Other research finds a good portion of shoppers want to savor their turkey dinners and think about Christmas shopping after they’ve polished off Thanksgiving leftovers. Nearly one-third (31%) of U.S. adults think Black Friday starts too early now compared with previous years, as a growing number of retail chains open their stores to shoppers Thursday, according to a new survey of 2,231 U.S. adults aged 18 and older conducted by Harris Interactive on behalf of coupon and deal site CouponCabin.com.
Two in five (40%) of U.S. adults in that poll plan to shop either online or in-store this Black Friday. On the flip side, 60% said they aren't sure or don't plan to shop on Black Friday. Some others shop the big Black Friday sales every year, as 16% of respondents say it's a tradition in their family.
21% of those who plan to shop in stores or online on Black Friday plan to spend more this year than they did last year. 52% plan to spend the same amount, while the rest plan to spend less, the CouponCabin poll finds.
Another poll brings promising news for e-retailers anxious to see big sales numbers on Cyber Monday when shoppers head back to the office. Only about a third of chief information officers interviewed by staffing firm Robert Half Technology say their companies block access to online shopping sites–down from 60% last year. Another 55% say they allow access but monitor activity for excessive use. And 10% report that their firms allow unrestricted access. The survey is based on telephone interviews with more than 1,400 chief information officers of U.S. companies with 100 or more employees.

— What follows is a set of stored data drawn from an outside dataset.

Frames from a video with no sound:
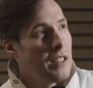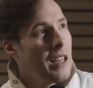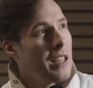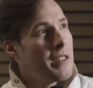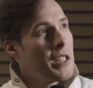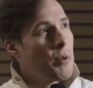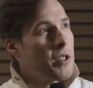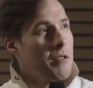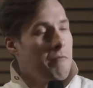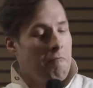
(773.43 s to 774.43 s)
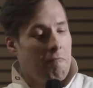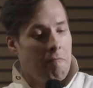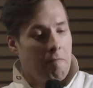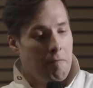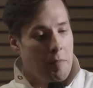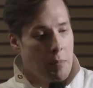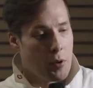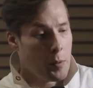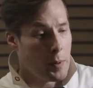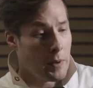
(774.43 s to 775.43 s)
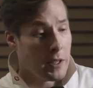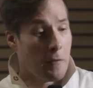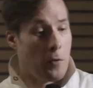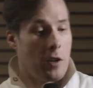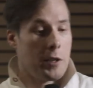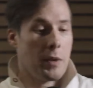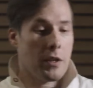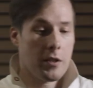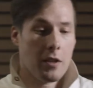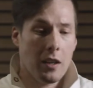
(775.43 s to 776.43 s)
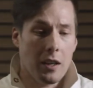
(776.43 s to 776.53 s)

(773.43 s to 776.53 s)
And this was a bit problematic for us because,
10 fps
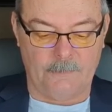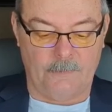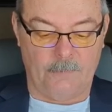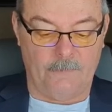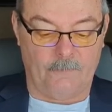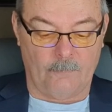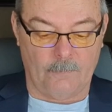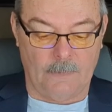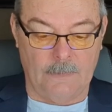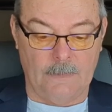me read from
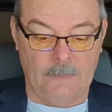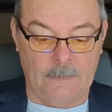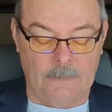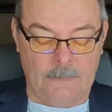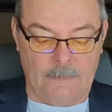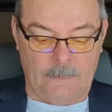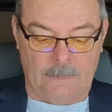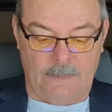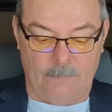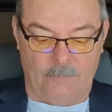
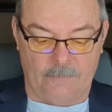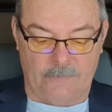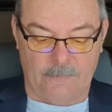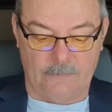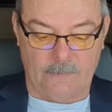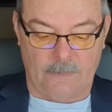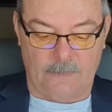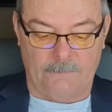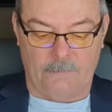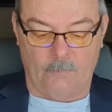Hebrews
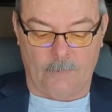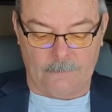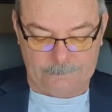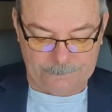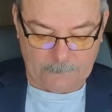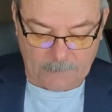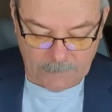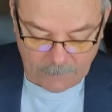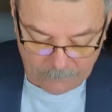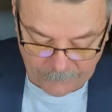11.1. 1.
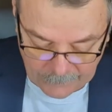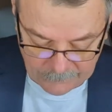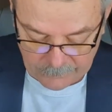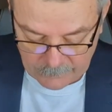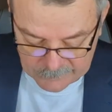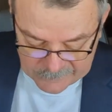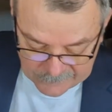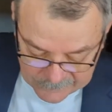Now faith is the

Those employees who do head online to shop when they head back to work will likely be buying gift cards, apparel and accessories, toys and jewelry, according to the NRF poll.
Nearly six in 10 (59.7%) consumers will splurge on fashion and apparel items and other accessories, the study finds. About the same amount (59.2%) will buy gift cards, which are also the most requested gift item, according to earlier consumer research by the trade group. Children will also benefit this holiday season–45.1% of consumers say they will buy toys. Additionally, 22.5% of shoppers plan to purchase something sparkly as a gift the year, the highest amount since 2007.
Other popular gifts this season include books, CDs, DVDs, videos and video games (51.5%), electronics (31.7%), personal care or beauty items (24.4%) and food and candy (32.6%).